● **What the exercise asks**: Exactly and only the lines from the one with "[0:01.07-0:02.13]" through the last line of the records need to be set down; please skip the pictures.

● **Recorded data**:
◆ ◆ ◆ ◆ ◆ ◆ ◆

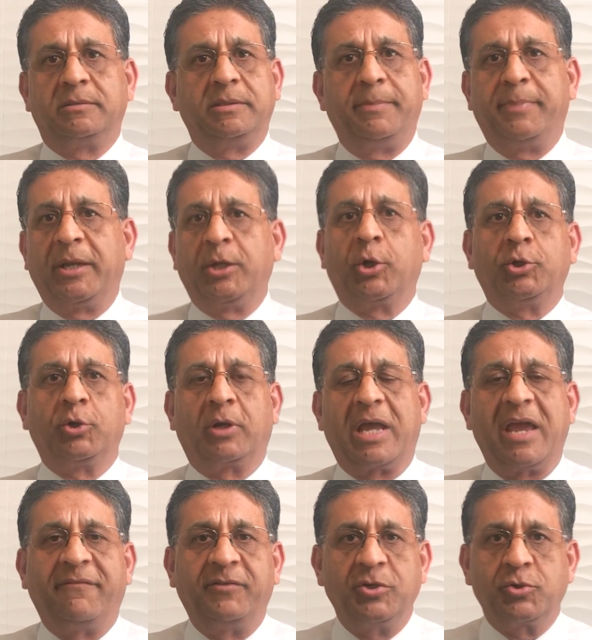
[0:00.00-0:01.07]
Depending on your
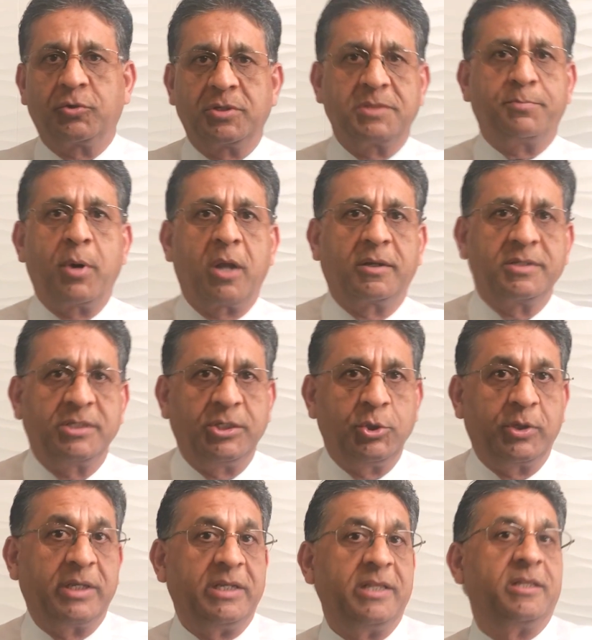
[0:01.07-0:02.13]
life insurance policy,
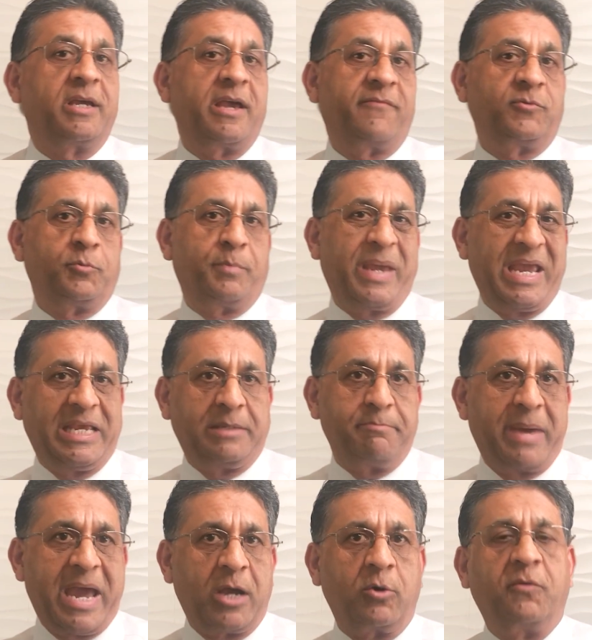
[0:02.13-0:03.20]
you can either have to pay
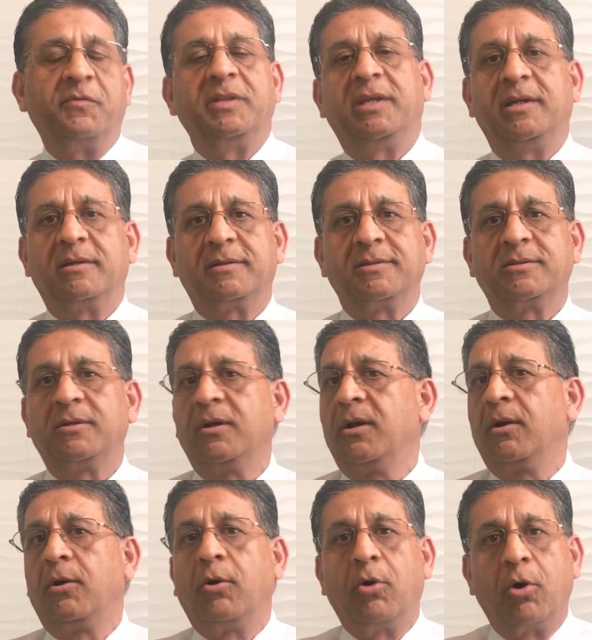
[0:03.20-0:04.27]
it back over the years
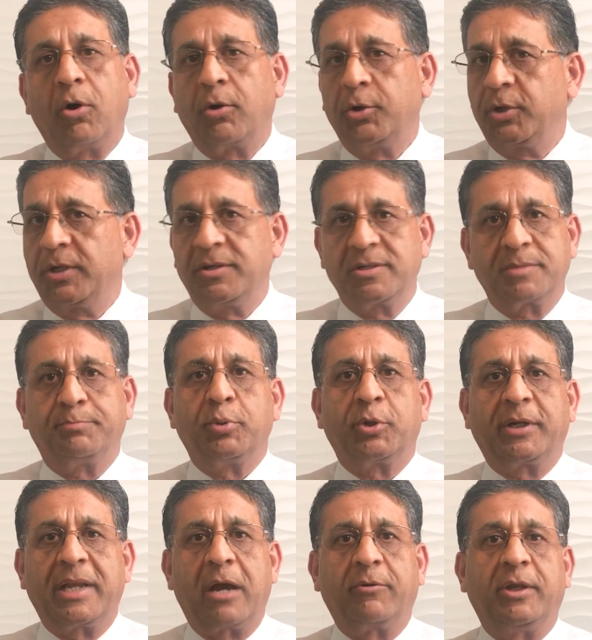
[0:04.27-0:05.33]
or you can just
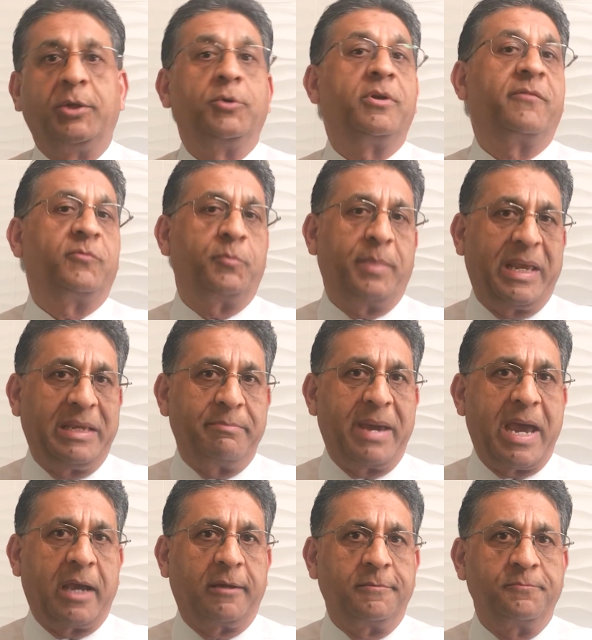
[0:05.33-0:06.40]
pull it out and you don't have to pay
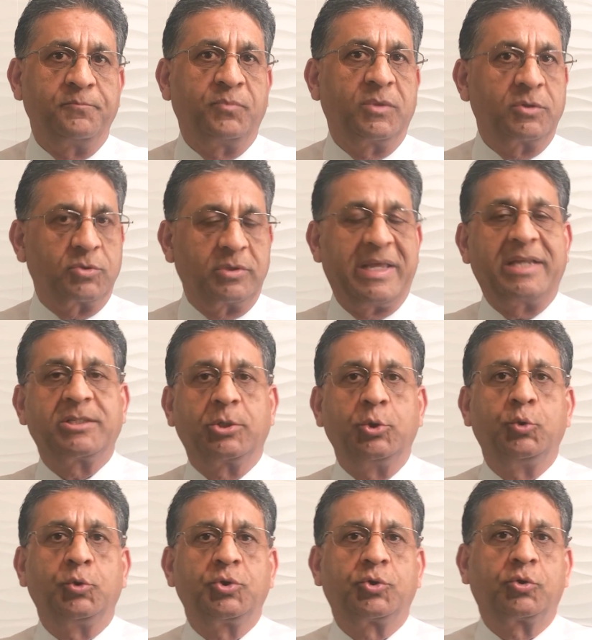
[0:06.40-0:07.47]
back. So that's a
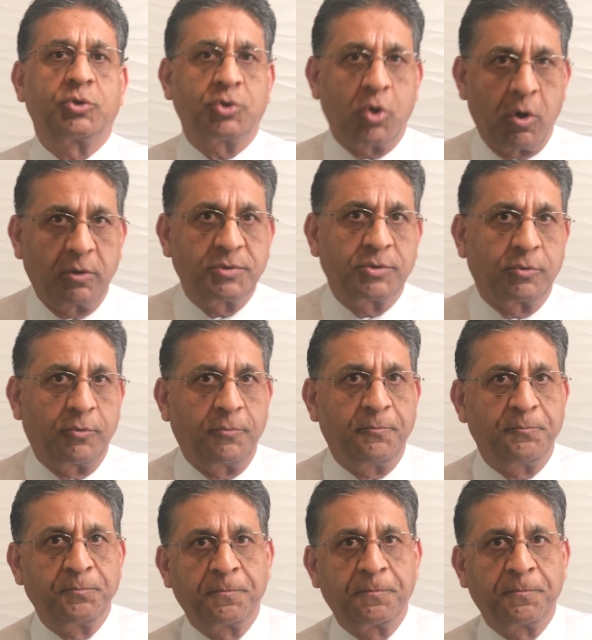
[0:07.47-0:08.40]
good source also.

◆ ◆ ◆ ◆ ◆ ◆ ◆

● **Reply to the exercise**:
[0:01.07-0:02.13]
life insurance policy,
[0:02.13-0:03.20]
you can either have to pay
[0:03.20-0:04.27]
it back over the years
[0:04.27-0:05.33]
or you can just
[0:05.33-0:06.40]
pull it out and you don't have to pay
[0:06.40-0:07.47]
back. So that's a
[0:07.47-0:08.40]
good source also.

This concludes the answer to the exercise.